§ Directions for this task
Restrict the output to the lines below starting at the one that contains "[0:00.00-0:00.90]" and ending at the one that contains "Verbatim transcript: stock", and restate them word for word, both ends included.

[Stored items]
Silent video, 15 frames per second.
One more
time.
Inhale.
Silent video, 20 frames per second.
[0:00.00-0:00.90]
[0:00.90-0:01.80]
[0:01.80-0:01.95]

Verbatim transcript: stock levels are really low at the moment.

* * *

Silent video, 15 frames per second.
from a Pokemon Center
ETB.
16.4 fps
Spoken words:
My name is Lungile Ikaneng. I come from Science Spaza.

§ Reply to the task
[0:00.00-0:00.90]
[0:00.90-0:01.80]
[0:01.80-0:01.95]

Verbatim transcript: stock levels are really low at the moment.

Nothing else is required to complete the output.